You could always do:

typeset -A ipinfo
while IFS= read -rd '' key && IFS= read -rd '' value; do
  ipinfo[$key]=$value
done < <(
  set -o pipefail
  curl -s https://ipinfo.io/json |
    jq -j '
      to_entries[] |
      [.key, .value | tostring] |
      map(gsub("\u0000"; "") + "\u0000") |
      add'
)

wait "$!" || exit # if curl or jq failed. Needs bash 4.4 or newer.

That is, get jq to output the keys and values (converted to string and with NUL characters (which bash can't store in its variables) removed) NUL delimited, so they can reliably and safely be retrieved with IFS= read -rd ''.

That would allow arbitrary keys and values except those containing NUL characters, and empty keys (as a unfortunate limitation of bash's associative arrays). The day ipinfo.io adds an element with an empty key, that script will break, so you may want to explicitly exclude the members with empty keys. Also note that we convert values to strings as bash (contrary to ksh93) doesn't have support for complex / recursive data structures.

With zsh instead of bash:

typeset -A ipinfo
ipinfo=(
  ${(0)"$(
    set -o pipefail
    curl -s https://ipinfo.io/json |
      jq -j '
        to_entries |
          map([.key, .value | tostring]) |
          flatten |
          map(gsub("\u0000"; "")) |
          join("\u0000")'
  )"}
) || exit

typeset -p ipinfo

zsh does support empty keys and has a proper way to safely assign associative arrays as a whole from the list of keys and values. It does support storing NULs in its variables but since here we're using NULs as delimiters, we still need to remove them from the values.

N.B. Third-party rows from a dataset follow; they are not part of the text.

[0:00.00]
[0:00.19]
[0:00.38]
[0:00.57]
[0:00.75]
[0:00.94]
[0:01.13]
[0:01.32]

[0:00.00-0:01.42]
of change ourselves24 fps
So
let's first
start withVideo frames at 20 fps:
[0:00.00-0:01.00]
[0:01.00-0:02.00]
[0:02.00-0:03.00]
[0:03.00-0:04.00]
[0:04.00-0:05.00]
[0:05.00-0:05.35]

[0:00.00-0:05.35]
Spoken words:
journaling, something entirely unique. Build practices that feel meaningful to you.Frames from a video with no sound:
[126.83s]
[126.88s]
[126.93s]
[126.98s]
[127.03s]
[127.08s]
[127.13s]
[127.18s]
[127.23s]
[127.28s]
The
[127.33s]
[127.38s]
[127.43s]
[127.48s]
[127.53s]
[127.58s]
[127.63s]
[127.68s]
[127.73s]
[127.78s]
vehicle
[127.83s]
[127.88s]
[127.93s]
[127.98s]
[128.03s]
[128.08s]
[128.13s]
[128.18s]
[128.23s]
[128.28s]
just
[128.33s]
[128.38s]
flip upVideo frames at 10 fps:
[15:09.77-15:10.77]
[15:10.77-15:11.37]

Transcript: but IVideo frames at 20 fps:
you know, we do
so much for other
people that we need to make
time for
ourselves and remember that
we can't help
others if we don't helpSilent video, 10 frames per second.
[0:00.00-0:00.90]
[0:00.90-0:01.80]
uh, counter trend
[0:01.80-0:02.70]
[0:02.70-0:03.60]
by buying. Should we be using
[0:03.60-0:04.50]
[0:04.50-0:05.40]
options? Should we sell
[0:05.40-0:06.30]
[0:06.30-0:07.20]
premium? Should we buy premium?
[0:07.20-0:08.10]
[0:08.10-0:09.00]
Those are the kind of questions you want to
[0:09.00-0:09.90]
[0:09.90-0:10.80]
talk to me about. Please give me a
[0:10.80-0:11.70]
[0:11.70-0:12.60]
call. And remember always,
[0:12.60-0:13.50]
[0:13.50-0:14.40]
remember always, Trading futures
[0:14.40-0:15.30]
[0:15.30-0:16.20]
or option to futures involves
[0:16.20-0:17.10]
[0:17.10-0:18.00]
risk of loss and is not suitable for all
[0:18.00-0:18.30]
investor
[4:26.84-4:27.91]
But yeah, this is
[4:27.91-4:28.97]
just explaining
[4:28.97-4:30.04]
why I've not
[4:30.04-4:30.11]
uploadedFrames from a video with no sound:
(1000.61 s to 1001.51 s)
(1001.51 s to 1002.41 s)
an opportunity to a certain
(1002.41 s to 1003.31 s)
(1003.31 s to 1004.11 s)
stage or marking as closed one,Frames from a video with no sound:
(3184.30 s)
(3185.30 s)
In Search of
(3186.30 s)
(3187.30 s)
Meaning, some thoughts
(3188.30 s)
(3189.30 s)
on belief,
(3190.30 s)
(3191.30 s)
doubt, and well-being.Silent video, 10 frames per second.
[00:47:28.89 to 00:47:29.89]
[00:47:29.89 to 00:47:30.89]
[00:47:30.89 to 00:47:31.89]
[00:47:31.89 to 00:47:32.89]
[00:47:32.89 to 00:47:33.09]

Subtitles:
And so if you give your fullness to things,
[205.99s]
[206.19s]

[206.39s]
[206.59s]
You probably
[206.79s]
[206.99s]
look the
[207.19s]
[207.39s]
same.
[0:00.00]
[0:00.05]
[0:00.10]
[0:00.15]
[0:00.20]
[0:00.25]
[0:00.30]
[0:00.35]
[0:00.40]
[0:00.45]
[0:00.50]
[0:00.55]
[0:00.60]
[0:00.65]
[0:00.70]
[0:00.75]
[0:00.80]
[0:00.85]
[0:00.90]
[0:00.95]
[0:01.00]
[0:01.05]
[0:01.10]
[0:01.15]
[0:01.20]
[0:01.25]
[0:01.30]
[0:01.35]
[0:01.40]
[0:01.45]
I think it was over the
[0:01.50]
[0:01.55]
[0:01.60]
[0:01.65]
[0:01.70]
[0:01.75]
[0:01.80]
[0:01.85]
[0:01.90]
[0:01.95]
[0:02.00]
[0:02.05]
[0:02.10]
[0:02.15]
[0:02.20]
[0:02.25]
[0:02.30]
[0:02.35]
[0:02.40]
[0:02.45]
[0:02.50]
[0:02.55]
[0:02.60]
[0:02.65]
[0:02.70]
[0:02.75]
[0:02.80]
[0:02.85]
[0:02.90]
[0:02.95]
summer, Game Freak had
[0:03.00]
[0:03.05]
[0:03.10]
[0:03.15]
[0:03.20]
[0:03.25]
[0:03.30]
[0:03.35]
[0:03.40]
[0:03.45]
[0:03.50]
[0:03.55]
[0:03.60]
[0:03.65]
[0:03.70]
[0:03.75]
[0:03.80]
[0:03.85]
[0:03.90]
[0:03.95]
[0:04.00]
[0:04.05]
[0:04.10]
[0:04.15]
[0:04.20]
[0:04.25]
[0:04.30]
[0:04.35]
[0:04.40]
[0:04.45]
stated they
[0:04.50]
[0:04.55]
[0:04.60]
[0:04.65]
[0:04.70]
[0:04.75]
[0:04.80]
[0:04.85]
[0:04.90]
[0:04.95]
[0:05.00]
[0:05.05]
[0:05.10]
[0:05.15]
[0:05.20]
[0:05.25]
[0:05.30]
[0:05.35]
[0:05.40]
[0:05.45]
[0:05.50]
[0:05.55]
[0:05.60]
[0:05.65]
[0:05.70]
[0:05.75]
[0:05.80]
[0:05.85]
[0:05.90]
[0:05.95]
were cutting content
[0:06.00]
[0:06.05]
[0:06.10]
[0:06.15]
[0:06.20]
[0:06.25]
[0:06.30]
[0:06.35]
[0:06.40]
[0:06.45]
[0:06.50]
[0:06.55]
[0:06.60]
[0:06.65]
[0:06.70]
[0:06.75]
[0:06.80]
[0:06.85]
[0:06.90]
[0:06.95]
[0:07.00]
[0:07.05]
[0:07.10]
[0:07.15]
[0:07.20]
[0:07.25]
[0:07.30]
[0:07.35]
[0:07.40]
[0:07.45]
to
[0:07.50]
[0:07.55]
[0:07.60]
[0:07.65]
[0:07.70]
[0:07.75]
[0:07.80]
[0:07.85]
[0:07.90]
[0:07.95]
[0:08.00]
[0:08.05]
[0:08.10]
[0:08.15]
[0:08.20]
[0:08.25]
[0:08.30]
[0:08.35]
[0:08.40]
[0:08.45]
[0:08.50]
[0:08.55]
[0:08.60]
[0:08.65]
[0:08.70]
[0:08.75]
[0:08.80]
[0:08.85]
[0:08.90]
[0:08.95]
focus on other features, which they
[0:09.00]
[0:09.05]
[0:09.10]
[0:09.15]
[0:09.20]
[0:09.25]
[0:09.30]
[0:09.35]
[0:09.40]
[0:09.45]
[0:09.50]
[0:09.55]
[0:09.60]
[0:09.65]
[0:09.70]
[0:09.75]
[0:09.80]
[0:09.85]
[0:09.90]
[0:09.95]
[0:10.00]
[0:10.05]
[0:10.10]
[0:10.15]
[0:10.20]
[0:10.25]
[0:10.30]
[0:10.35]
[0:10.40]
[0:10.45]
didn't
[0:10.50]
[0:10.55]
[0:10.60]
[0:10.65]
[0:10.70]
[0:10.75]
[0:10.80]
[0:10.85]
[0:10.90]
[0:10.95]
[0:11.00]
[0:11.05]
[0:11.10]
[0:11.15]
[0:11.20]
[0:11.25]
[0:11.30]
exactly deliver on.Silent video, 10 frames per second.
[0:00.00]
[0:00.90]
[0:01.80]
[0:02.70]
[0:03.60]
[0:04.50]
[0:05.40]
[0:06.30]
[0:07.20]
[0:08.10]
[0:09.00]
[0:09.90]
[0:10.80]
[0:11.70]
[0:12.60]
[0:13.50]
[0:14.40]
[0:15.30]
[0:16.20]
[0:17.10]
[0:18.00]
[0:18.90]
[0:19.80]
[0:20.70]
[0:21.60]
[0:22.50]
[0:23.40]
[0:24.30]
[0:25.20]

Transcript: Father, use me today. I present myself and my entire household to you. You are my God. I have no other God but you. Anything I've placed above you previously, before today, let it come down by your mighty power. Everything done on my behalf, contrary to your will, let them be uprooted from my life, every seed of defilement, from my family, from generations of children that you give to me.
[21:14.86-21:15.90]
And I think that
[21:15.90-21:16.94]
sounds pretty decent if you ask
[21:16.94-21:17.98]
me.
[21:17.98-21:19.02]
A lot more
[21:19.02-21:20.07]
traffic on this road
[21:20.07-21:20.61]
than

Ksh93 (the shell bash copied most of its API from) does have support for complex data structures, and the ksh93v- beta release even had experimental support for parsing json into them, but that was still very buggy. That json support was removed in ksh2020 (now abandoned) based on it, and the ksh93 versions still being maintained are based on ksh93u+ instead so don't have it either, so you'd need to implement the parsing by hand. ksh93 also doesn't support storing NULs in its variables either though has some helpers to convert from/to base64 encoding which could be leveraged here.


Note that your approach introduces an arbitrary command execution vulnerability. You don't want to get the shell parser exposed to some random data coming from the internet. Even when using jq's @sh (which is designed to encode values in a format suitable for input as sh code), it's all too easy to overlook issues when data is not of the expected type. Things like eval "$untrusteddata" or typeset / declare ... "$untrusteddata" should ring very loud alarm bells.

Here, I'd use a proper programming language rather than a shell, especially bash.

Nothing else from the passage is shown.